VAR_CHI2 is a reduced chi square of flux variability between the all-EPIC flux over all observations and the individual fluxes per observation. The associated VAR_PROB describes the probability that the observed flux values are consistent with constant source flux over all observations. It is the cumulative chi-square probability to reach at least VAR_CHI2 in the given number of input images. A low value of VAR_PROB thus indicates a high chance that the source shows inter-observation flux variability.
FRATIO gives the ratio between the highest and lowest value of the fluxes per observation, and FRATIO_ERR its 1σ error.
FLUXVAR is the largest difference between pairs of fluxes per observation in terms of sigma.
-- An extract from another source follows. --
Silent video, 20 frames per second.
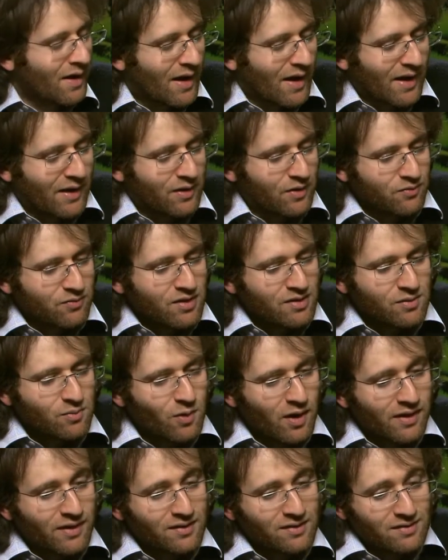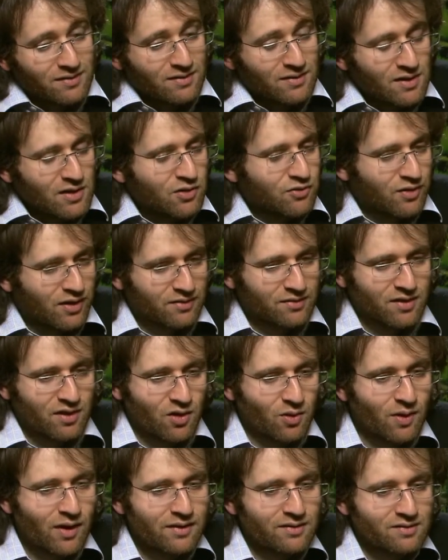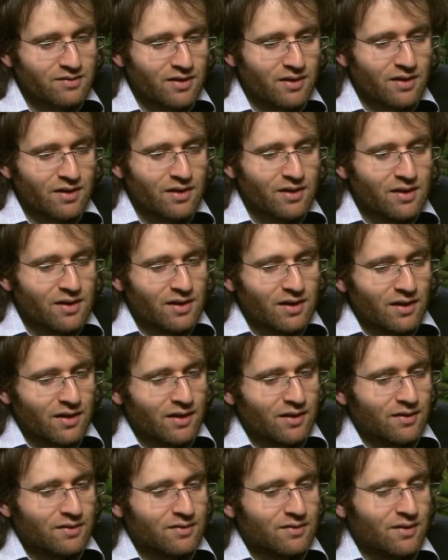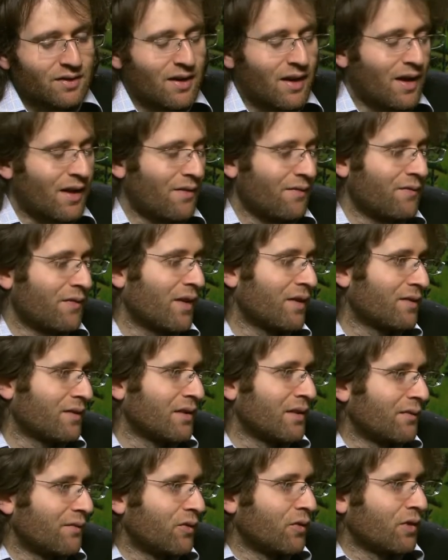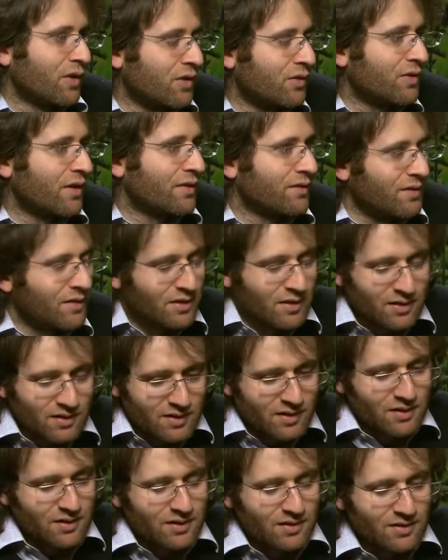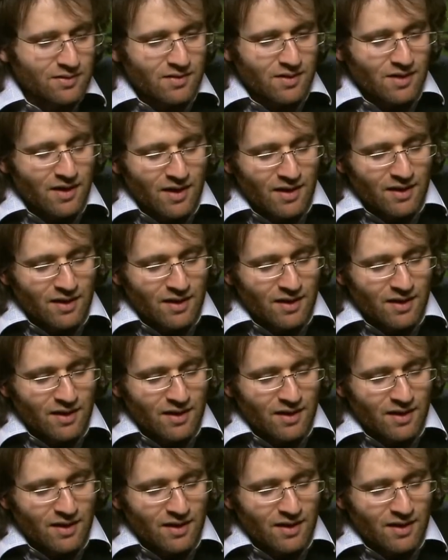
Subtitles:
And the reason why this is an interesting question is, firstly, if you're interested in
Observation characteristics. Each row per observation includes the modified Julian dates of its start and end time. In the summary row per source, the MJDs of the beginning of the first and the end of the last contributing observation are given. Filter, instrument submode, and mean position angle of the spacecraft are listed per observation.
Columns copied from the catalogue from individual observations. Since the stacked catalogue is based on a subset of the observations in the catalogue from individual observations, its sources have been positionally cross-matched with the so-called unique sources. Two sources are associated if their separation is no larger than the sum of three times the positional uncertainty of each source. For the sources in the catalogue from overlapping observations, the pure statistical position error RADEC_ERR is used, and for the unique sources in the catalogue from individual observations, their combined SC_POSERR. The error sum is assumed to be at least one arcsecond to account for systematic errors. For each associated unique source, information on position, quality flag, and intra-observation variability are copied to the summary rows of the stacked catalogue. The observation-specific rows list the parameters of the individual detection that contributes to the unique source, if one is found. Column DIST_4XMMDRx gives the distance between the stacked detection and the counterpart.